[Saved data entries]
<<<<
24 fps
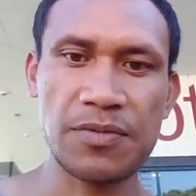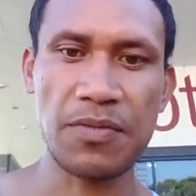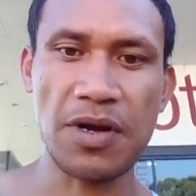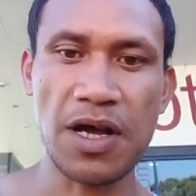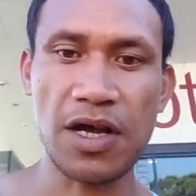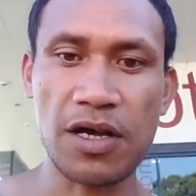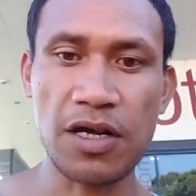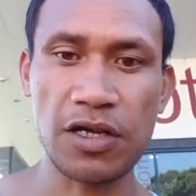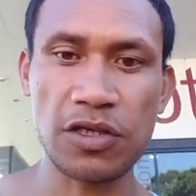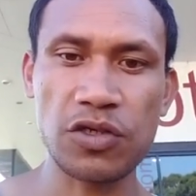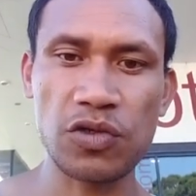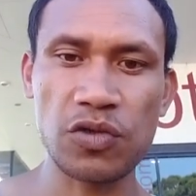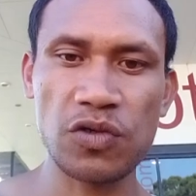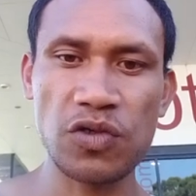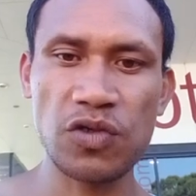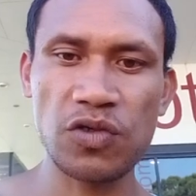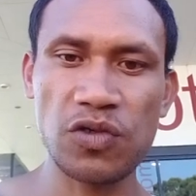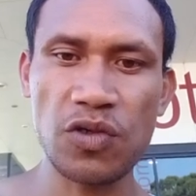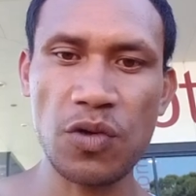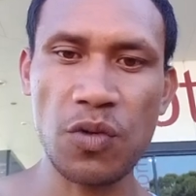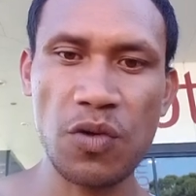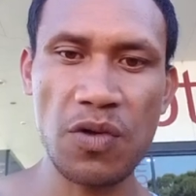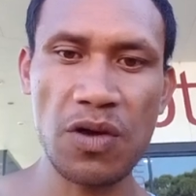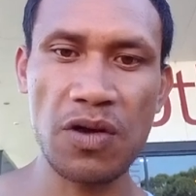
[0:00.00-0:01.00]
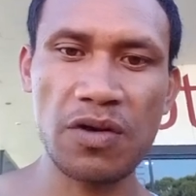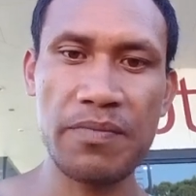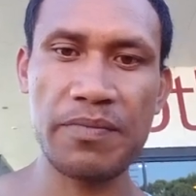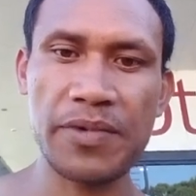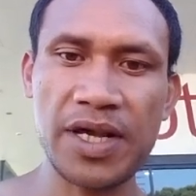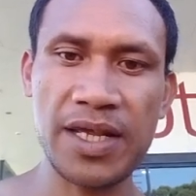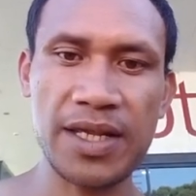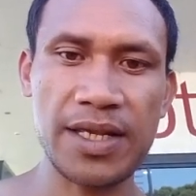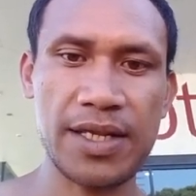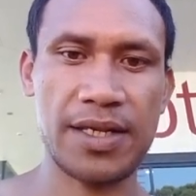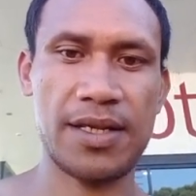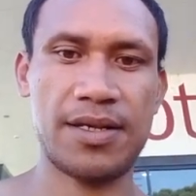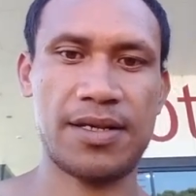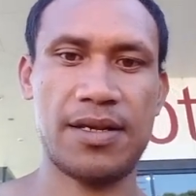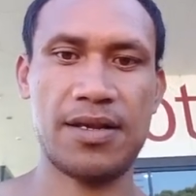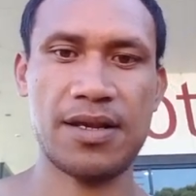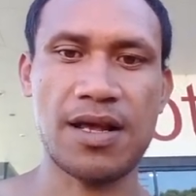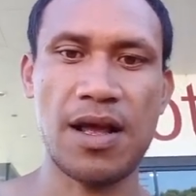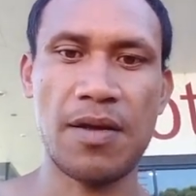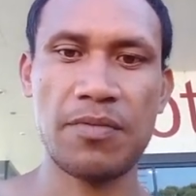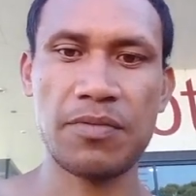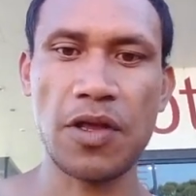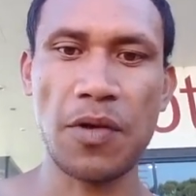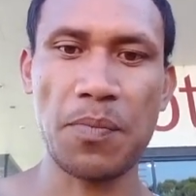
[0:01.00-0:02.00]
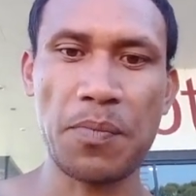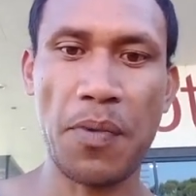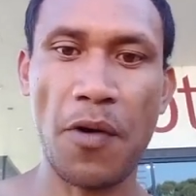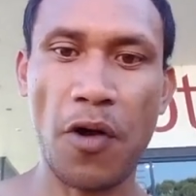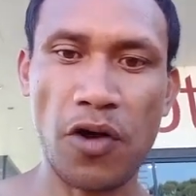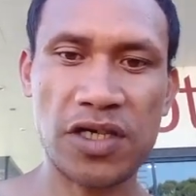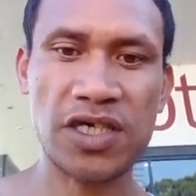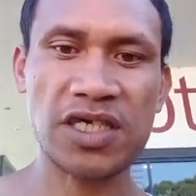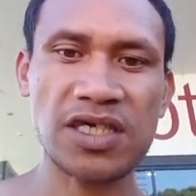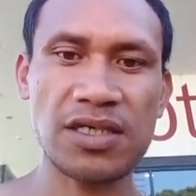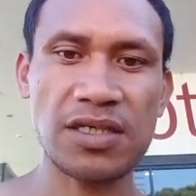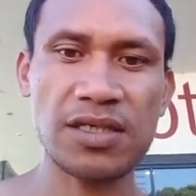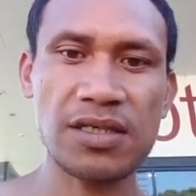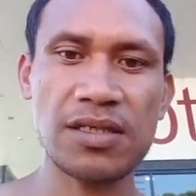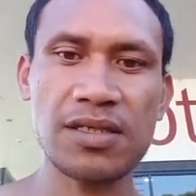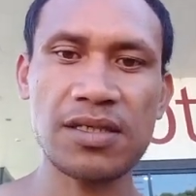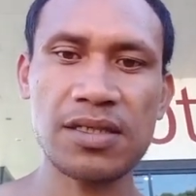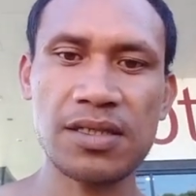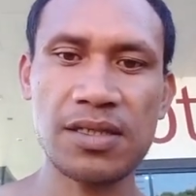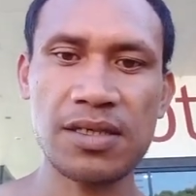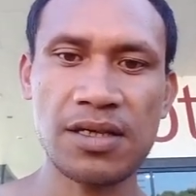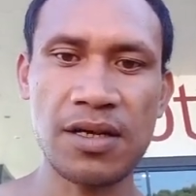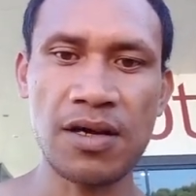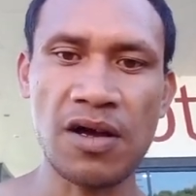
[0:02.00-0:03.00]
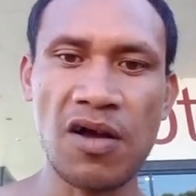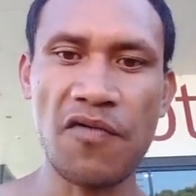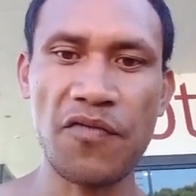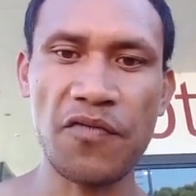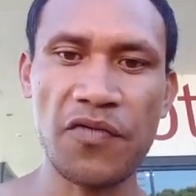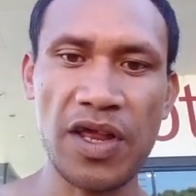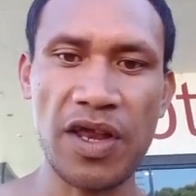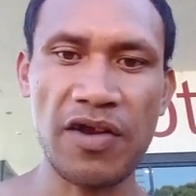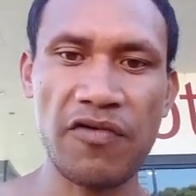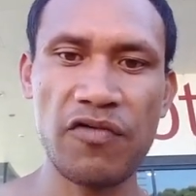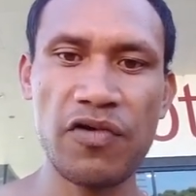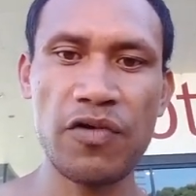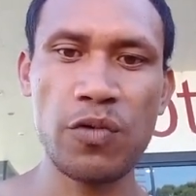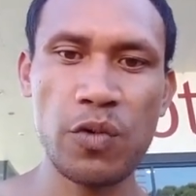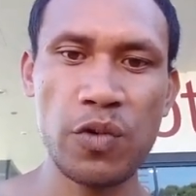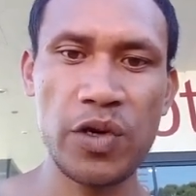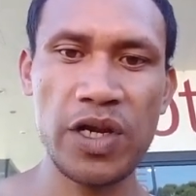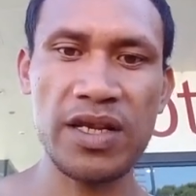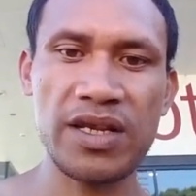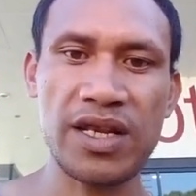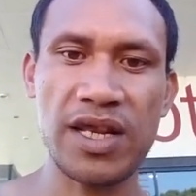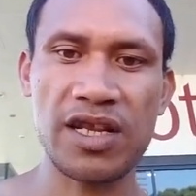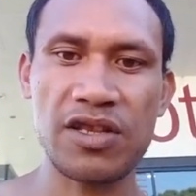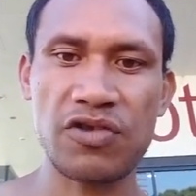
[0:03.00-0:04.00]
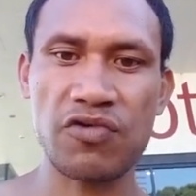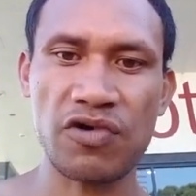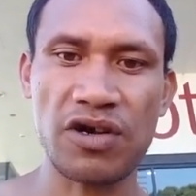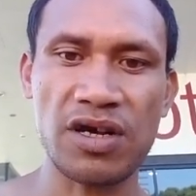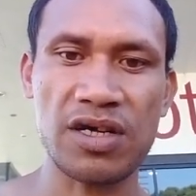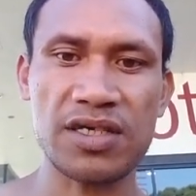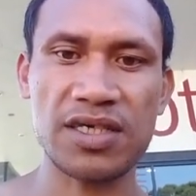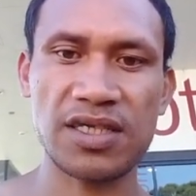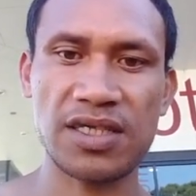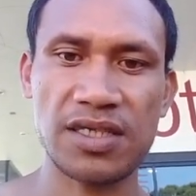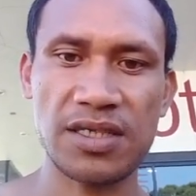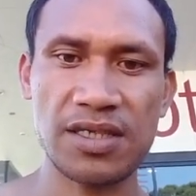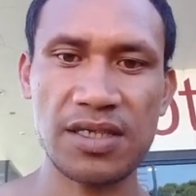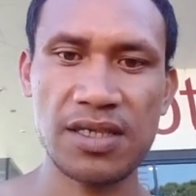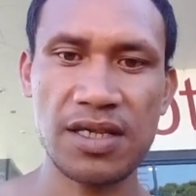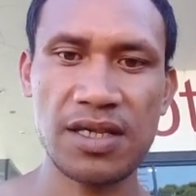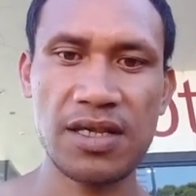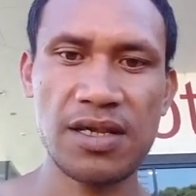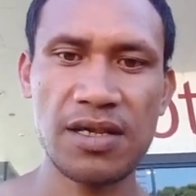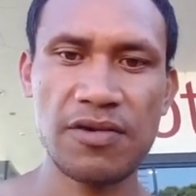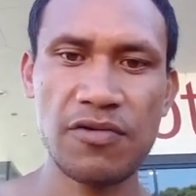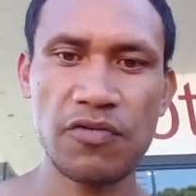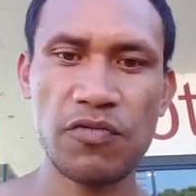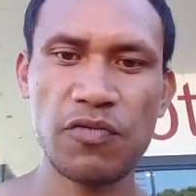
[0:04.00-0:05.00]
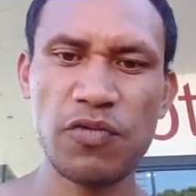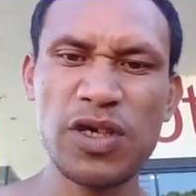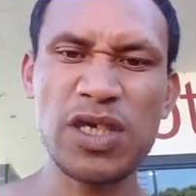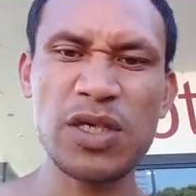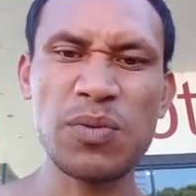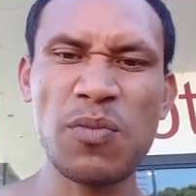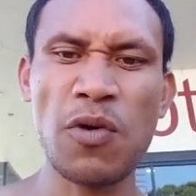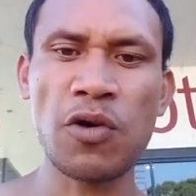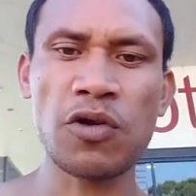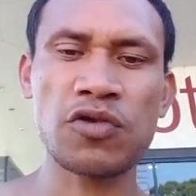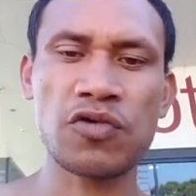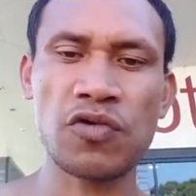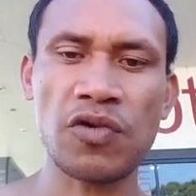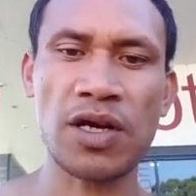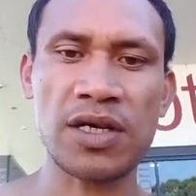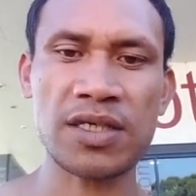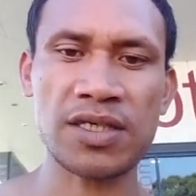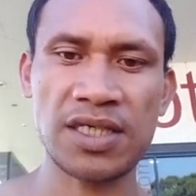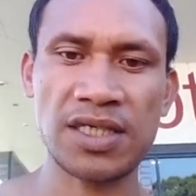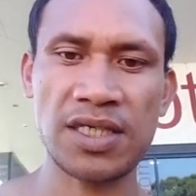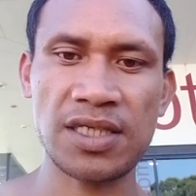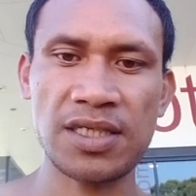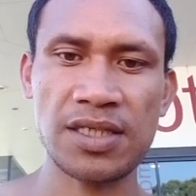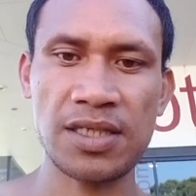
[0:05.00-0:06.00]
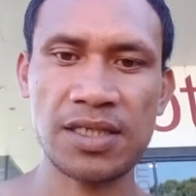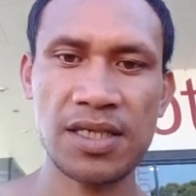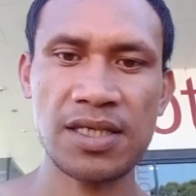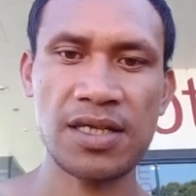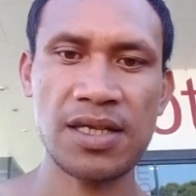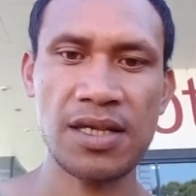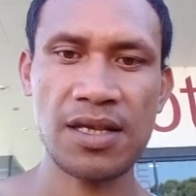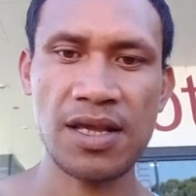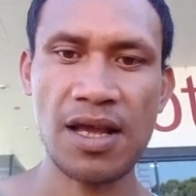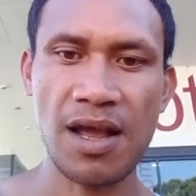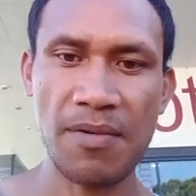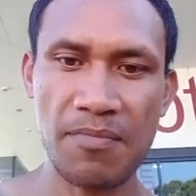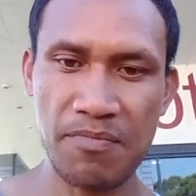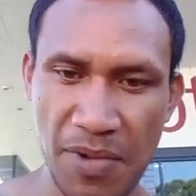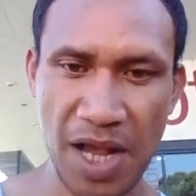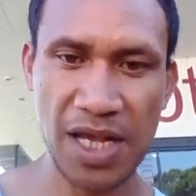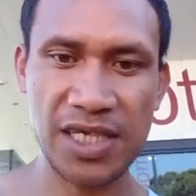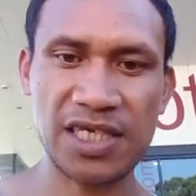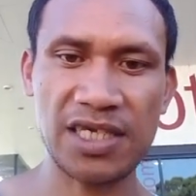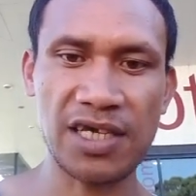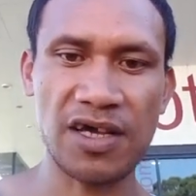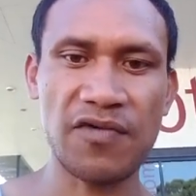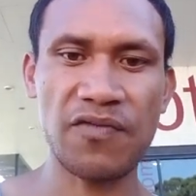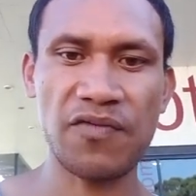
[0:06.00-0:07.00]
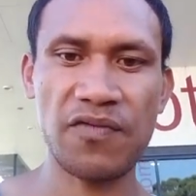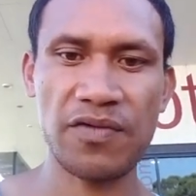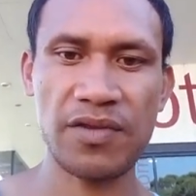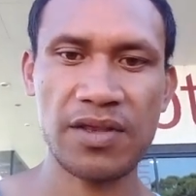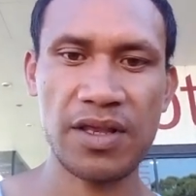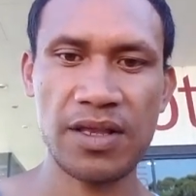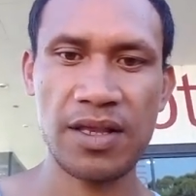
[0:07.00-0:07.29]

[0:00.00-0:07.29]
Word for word: My control to the world, mate. I'm the boss of every weed and truck. We smoke trucks. Myself.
>>>>
◆ **What to do**
Make an exact copy of the lines above, starting at the line that contains "[0:01.00-0:02.00]" and running through the final line of the entries. Omit the pictures.

◆ **Task response**
[0:01.00-0:02.00]
[0:02.00-0:03.00]
[0:03.00-0:04.00]
[0:04.00-0:05.00]
[0:05.00-0:06.00]
[0:06.00-0:07.00]
[0:07.00-0:07.29]

[0:00.00-0:07.29]
Word for word: My control to the world, mate. I'm the boss of every weed and truck. We smoke trucks. Myself.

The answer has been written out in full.